*Kıskanan Ömer Bey'ler
Ps: En bir bayıldığım
Herkes iğneden korkarken, Ömer gayet oturdu aşısını oldu. Ama Ömer'e yaptıkları aşı, grip aşısı değildi, farklı bir aşıydı. Hatta yan etkisi de kıskançlıktı. Ve ne zaman ki karizmatik Doktor Selim, Defne'ye "Defne'm" diye hitap etti, o zaman Ömer iğnenin etkisini hissetti. Selim, Defne'm demekte ısrarcı davranınca da, bir de o saçları tutam tutam tutup ellediğinde, Ömer'in vücudunda iğne batırılmadık yer kalmadı. Adam diyor, Defne'm diyor, Ömer'in Defne'sine diyor, ay ben iptal. Sen diyor, ne güzel diyor, olmuşsun diyor, ay ben vefat. Kıvırcık diyor kıvırcık!! Yahu Ömer'in zaten içinde yara. Sanırsın ki, saçlarını boyatmış Defne, alt tarafı sabah evden düzleştirip çıkmış daktırcığım, bu trip niye? Daktır Selim, Ömer'in bir senede bin adımda çıkabildiği tüm basamakları bir adımda şak diye çıktı. "Bence bir konuş önce istersen şey yapmadan..." Hahahah. Sinan "Defne'm mi dedi o, 'm' mi çıktı son harf?" derken tam da bi olmaması gereken arkadaş tipi, resmen veriyor gazı. Ekrana o an dalıp, "Susar mısın gerizekağlığğğ, Ömer İplikçi kıskanıyor şu an," demek istedim Sinan'a, ya Ömer'im İplikçi'm senin kıskanmalarını yerim. Ay o ne bakışlar, o ne “yok artık bu gerçek olamaz di mi” haller. Sana, Defne’nin eski İZleri olduğunu öğrendiğinde dumur olmalar yakışır. Sana sinirlenmeler yakışır. Ömer’in içinde ki bastırılmış maço erkek tiplemesine bayılıyorum. Keşke biraz daha gün yüzüne çıksa ama dozaj kaçmadan!
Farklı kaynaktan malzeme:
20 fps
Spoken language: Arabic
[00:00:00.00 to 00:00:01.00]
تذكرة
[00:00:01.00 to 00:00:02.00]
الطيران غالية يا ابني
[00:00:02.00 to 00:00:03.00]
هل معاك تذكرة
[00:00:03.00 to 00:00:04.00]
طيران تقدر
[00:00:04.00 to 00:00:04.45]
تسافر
Depar alan Selim durmuyor, Ömer'in yanında Ömer'in Defne'sine koşuyor. Biz diyor, çocukluk aşkı diyor, inanılmaz bir sevgiliydik diyor, bu bir işaret diyor, görüşelim diyor, bir de diyor, yetişkin zamanlarımızda deneyelim diyor. Yok yok ben değil Defne vefat. O öksürük krizi hiç iyi değildi. Allahtan, daktırcığım, "Defne'm öksürüklerin hiç iyi değil, gel bir sırtını dinleyeyim," demedi. Ya deseydi? Asıl o zaman Ömer vefat.. Sırıtarak izleyen Sinan mıyım, bakmaya dayanamayan Sinan mıyım karar veremedim şu an, galiba her ikisinden de birazım. Koskoca üç tarafı camlarla çevrili odada, bekledim ki Ömer, Selim'i yakasından tuttuğu gibi, bir zamanlar yine bir kıskançlık vakası sonucu Defne'sine düzenlettiği showrooma fırlatsın. Fırlatmadı...
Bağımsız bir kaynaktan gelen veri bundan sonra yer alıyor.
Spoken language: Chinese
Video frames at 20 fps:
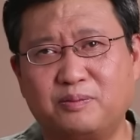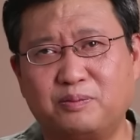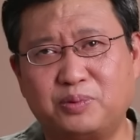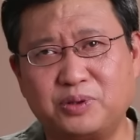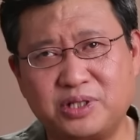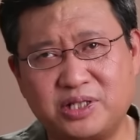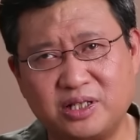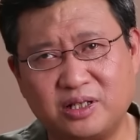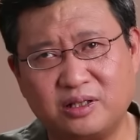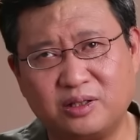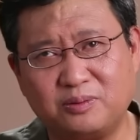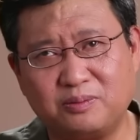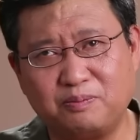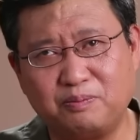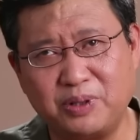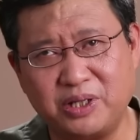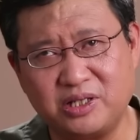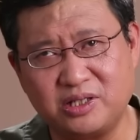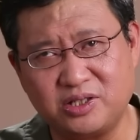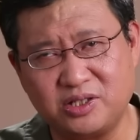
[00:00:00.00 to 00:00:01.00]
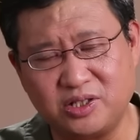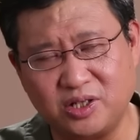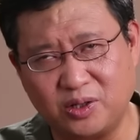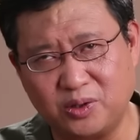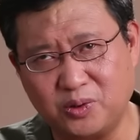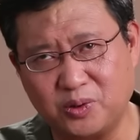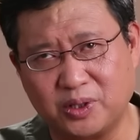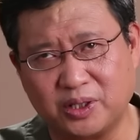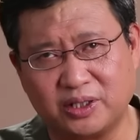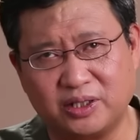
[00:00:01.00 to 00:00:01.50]
不仅被削
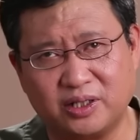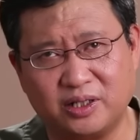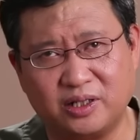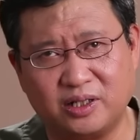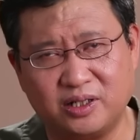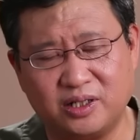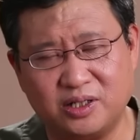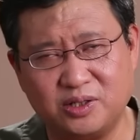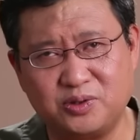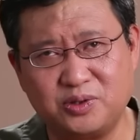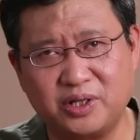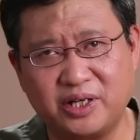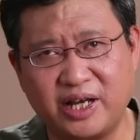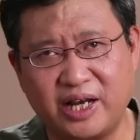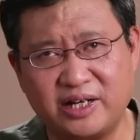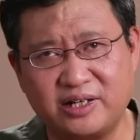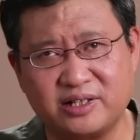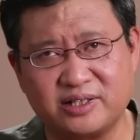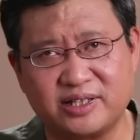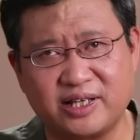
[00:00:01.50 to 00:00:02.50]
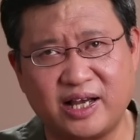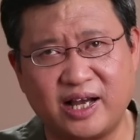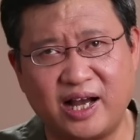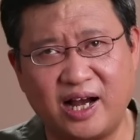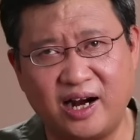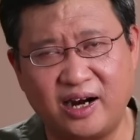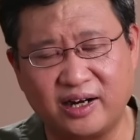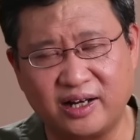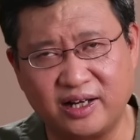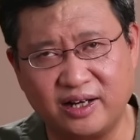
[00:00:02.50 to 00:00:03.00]
弱的俄军开始在
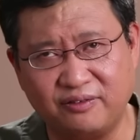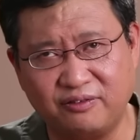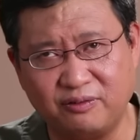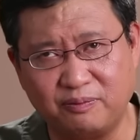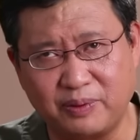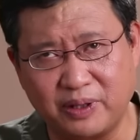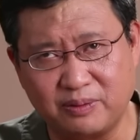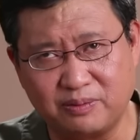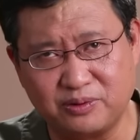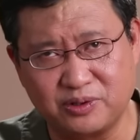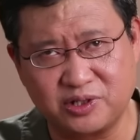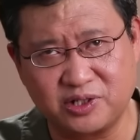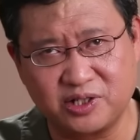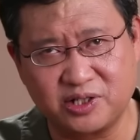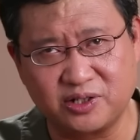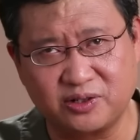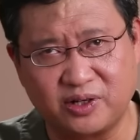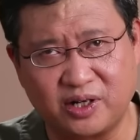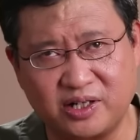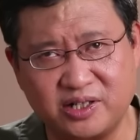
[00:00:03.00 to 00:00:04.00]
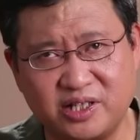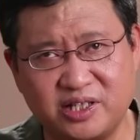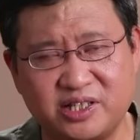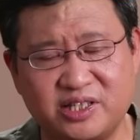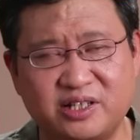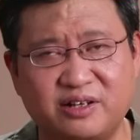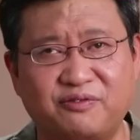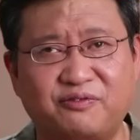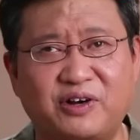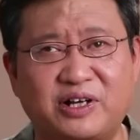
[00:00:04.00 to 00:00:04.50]
哈尔科夫北部失守，而且已
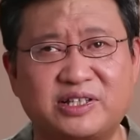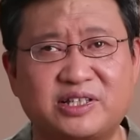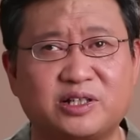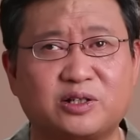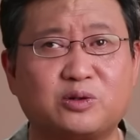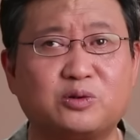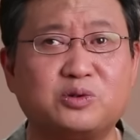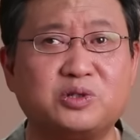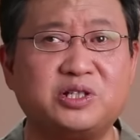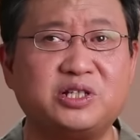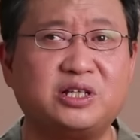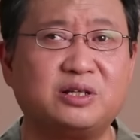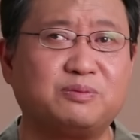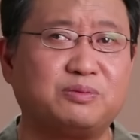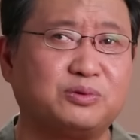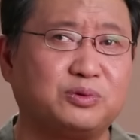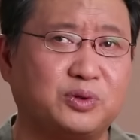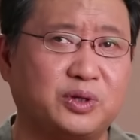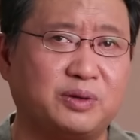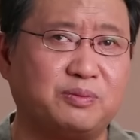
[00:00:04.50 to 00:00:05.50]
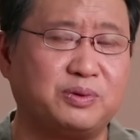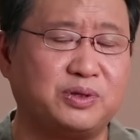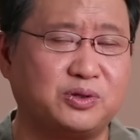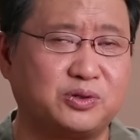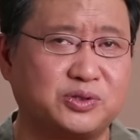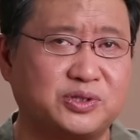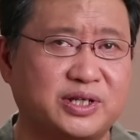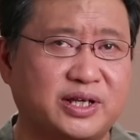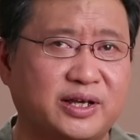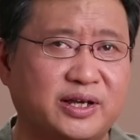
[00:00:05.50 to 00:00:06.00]
经发起攻击的部队，比
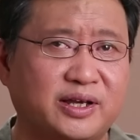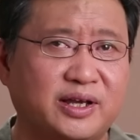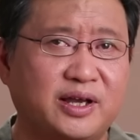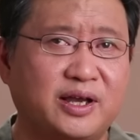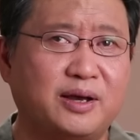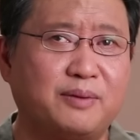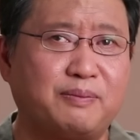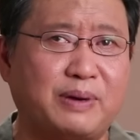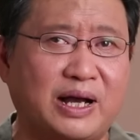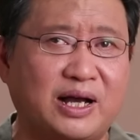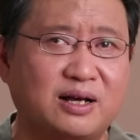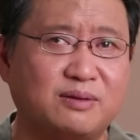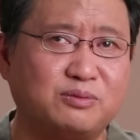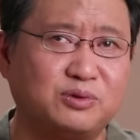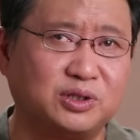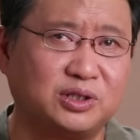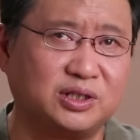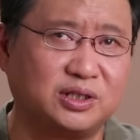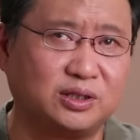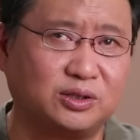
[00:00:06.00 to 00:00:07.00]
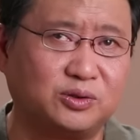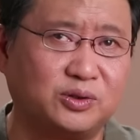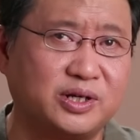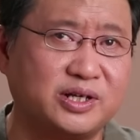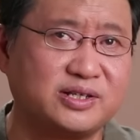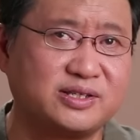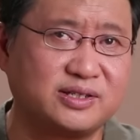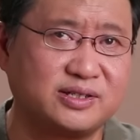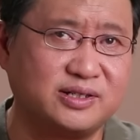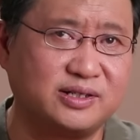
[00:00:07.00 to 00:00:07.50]
如在巴赫穆特、托
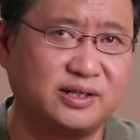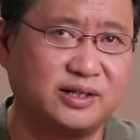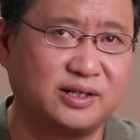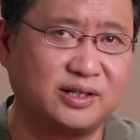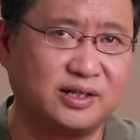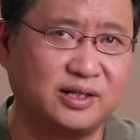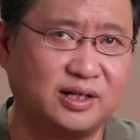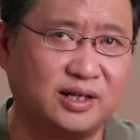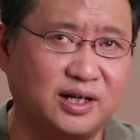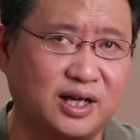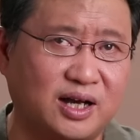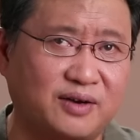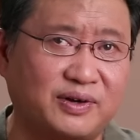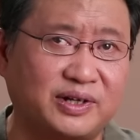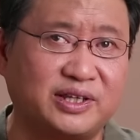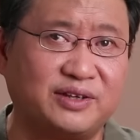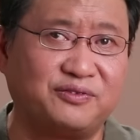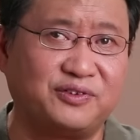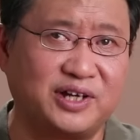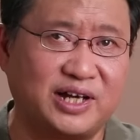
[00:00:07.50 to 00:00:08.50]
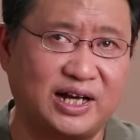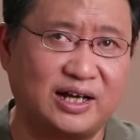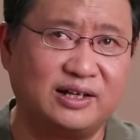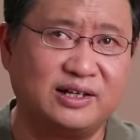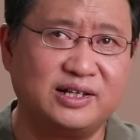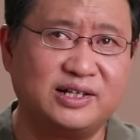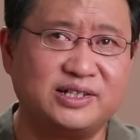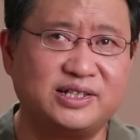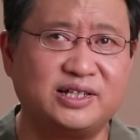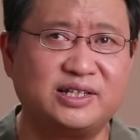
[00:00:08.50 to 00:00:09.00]
雷斯克和阿瓦迪夫卡，
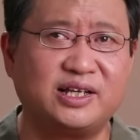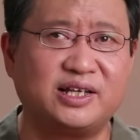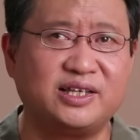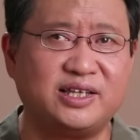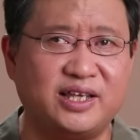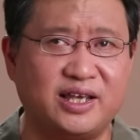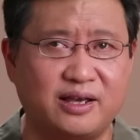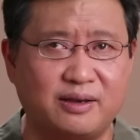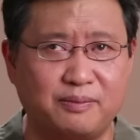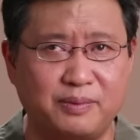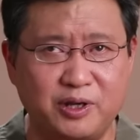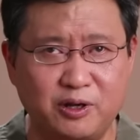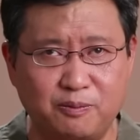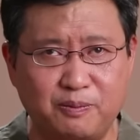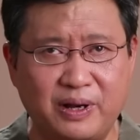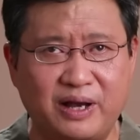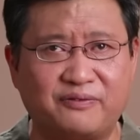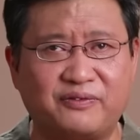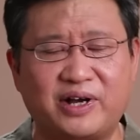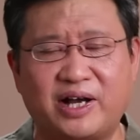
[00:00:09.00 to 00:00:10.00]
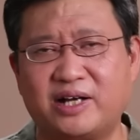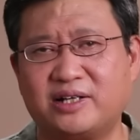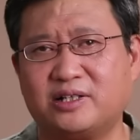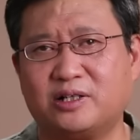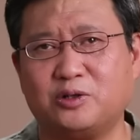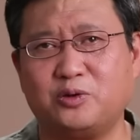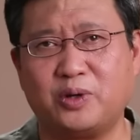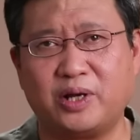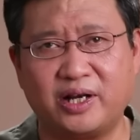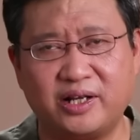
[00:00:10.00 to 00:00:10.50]
现在也没有办法按
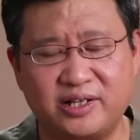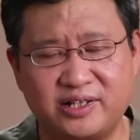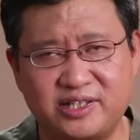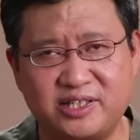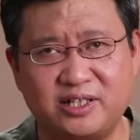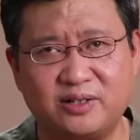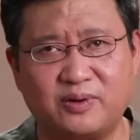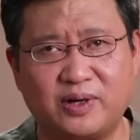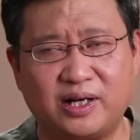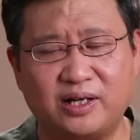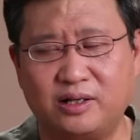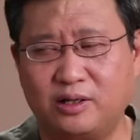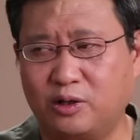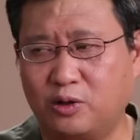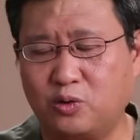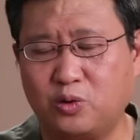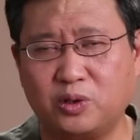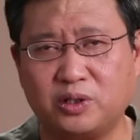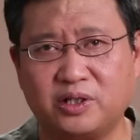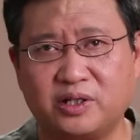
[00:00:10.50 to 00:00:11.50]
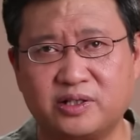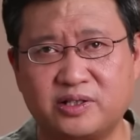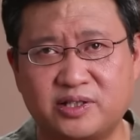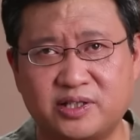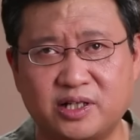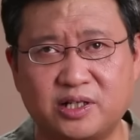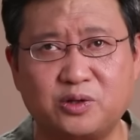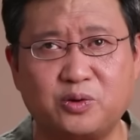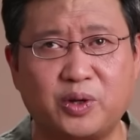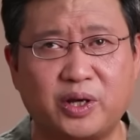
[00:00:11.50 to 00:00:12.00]
照原来的计划获得
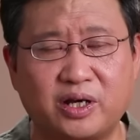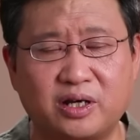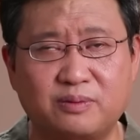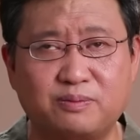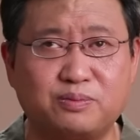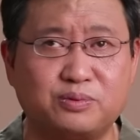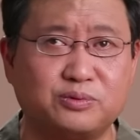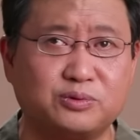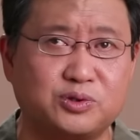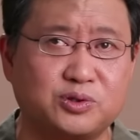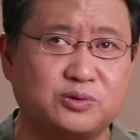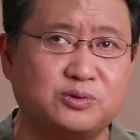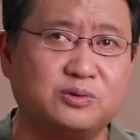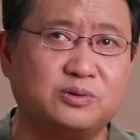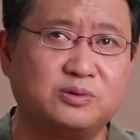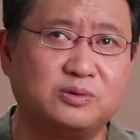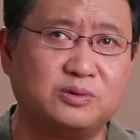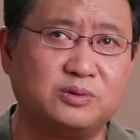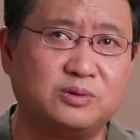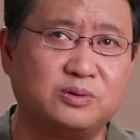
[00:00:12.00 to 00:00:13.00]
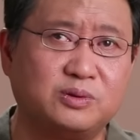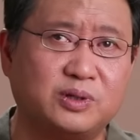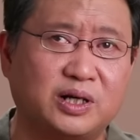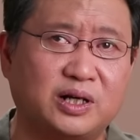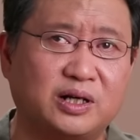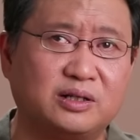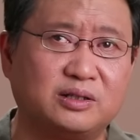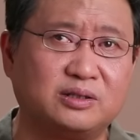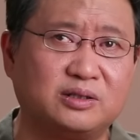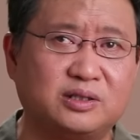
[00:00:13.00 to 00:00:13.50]
增援和补充。
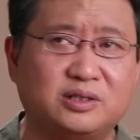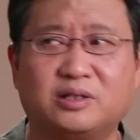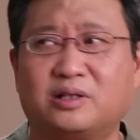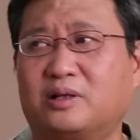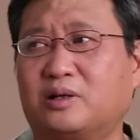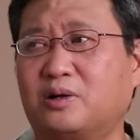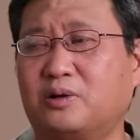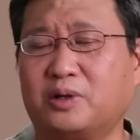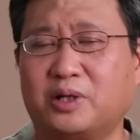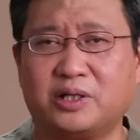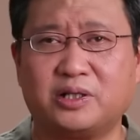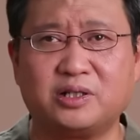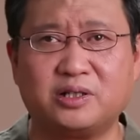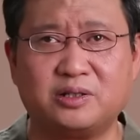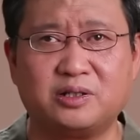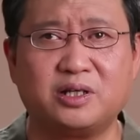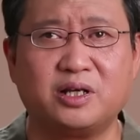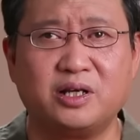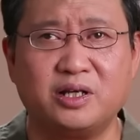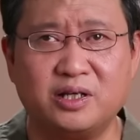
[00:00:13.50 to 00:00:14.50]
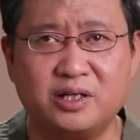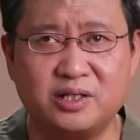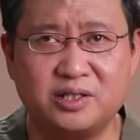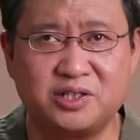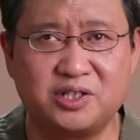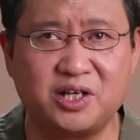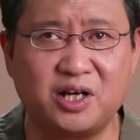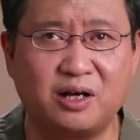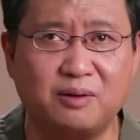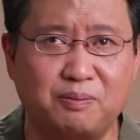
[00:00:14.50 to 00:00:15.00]
啊，那些后来的
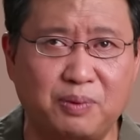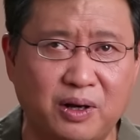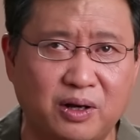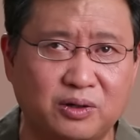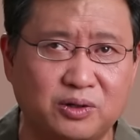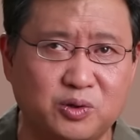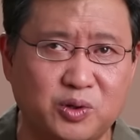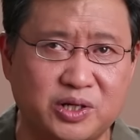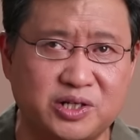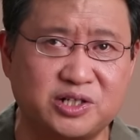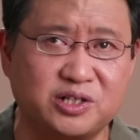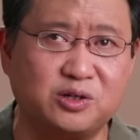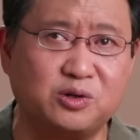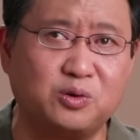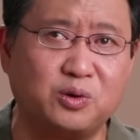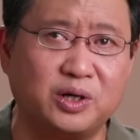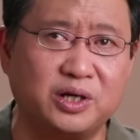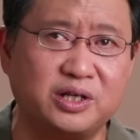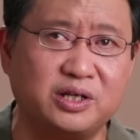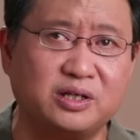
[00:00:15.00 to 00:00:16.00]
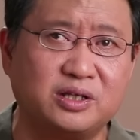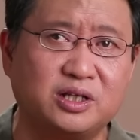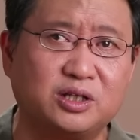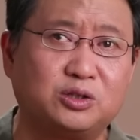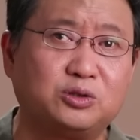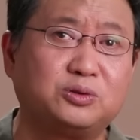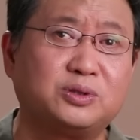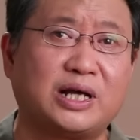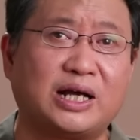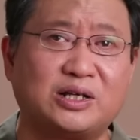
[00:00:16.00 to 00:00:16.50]
枪炮、远程火力，那
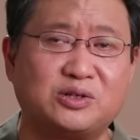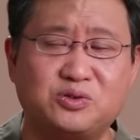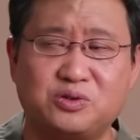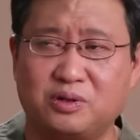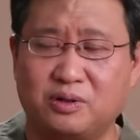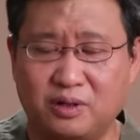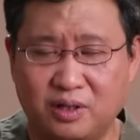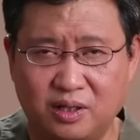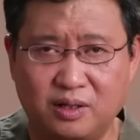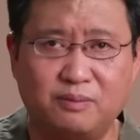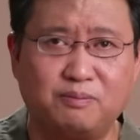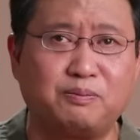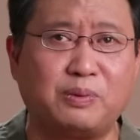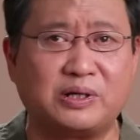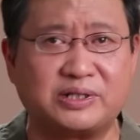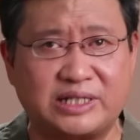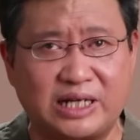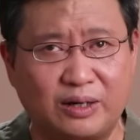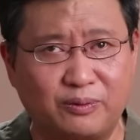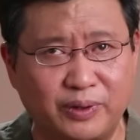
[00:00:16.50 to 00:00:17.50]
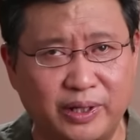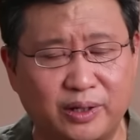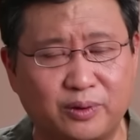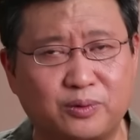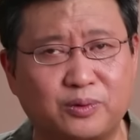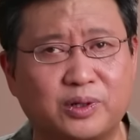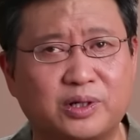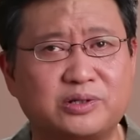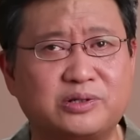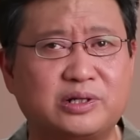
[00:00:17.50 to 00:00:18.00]
都拿去保家卫
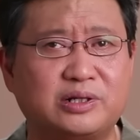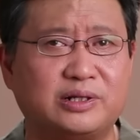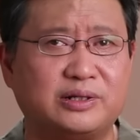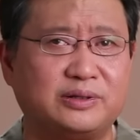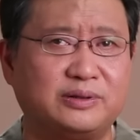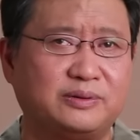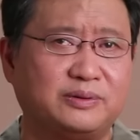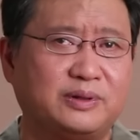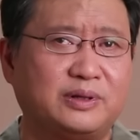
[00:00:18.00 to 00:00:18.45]
国去了。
Duydunuz mu? Defne, çocukluğundan bahsederken "eniktik" dedi, bölümü 133 kere izledim de sonrasını ancak duyabildim. Yoksa ben her enikte gülme krizine girip olaydan kopuyordum. Yalnız benim çocukluk salaklığım olmadı hiç, istemekte geç kalmamışımdır umarım, Defne'ye pek bir özendim. "E siz bi deneyin o zaman, yetişkin zamanlarınızda..." Ahahahah. Tribe girmenin en cool haliyle karşımızda bir Ömer İplikçi var şu an, ahahahaha dayanamıyorum biraz gülücem. Defne sözlendiğini açıkladı, ben şok. Defne, sözlüm Ömer diyemedi, onca insanın içinde anlıyorum. "Bakın şimdi bu eniklikten kalma salaklığım olan daktır Selim inanılmaz, efsane aşkım olduğunu iddaa ediyor şu an, aynı zamanda daktır kendileri daktır, ben de Ömer İplikçi ilen sözlendim. Sizin buzlar prensiniz de beni kıskanıyor şu an, beniii beniii Defne'siniii, tüm şirketin önünde adam yıpır yıpır yıprandı," diyemezdi tabii. Yalnız Defne'ye tren demek ne mana daktırcığım anlatsana biraz. Ya hahahahaha. O kadar çok ihtiyacım varmış ki bu sahneye, böyle bir sahneye. Keşke Derya falan gelip "Defne'ciiiim Selim de çok bi yakışıklıymış, numarasını bana ateşlesene, " falan deseydi Ömer'in yanında. Ya da olmadı, Defne'nin sağlık sigortası doğrudan Selim mi olsa, arada gelip Defne'yi muayene mi etse ben bu kıskanç serseri serbest Ömer İplikçi'yi çok sevdim de. Bu arada, Zeynep en son evleniyordu, karizmatik daktırı hayırlı kısmet sandı da, nişanlısını şutladı zaar, o içine düşmeler nedendi?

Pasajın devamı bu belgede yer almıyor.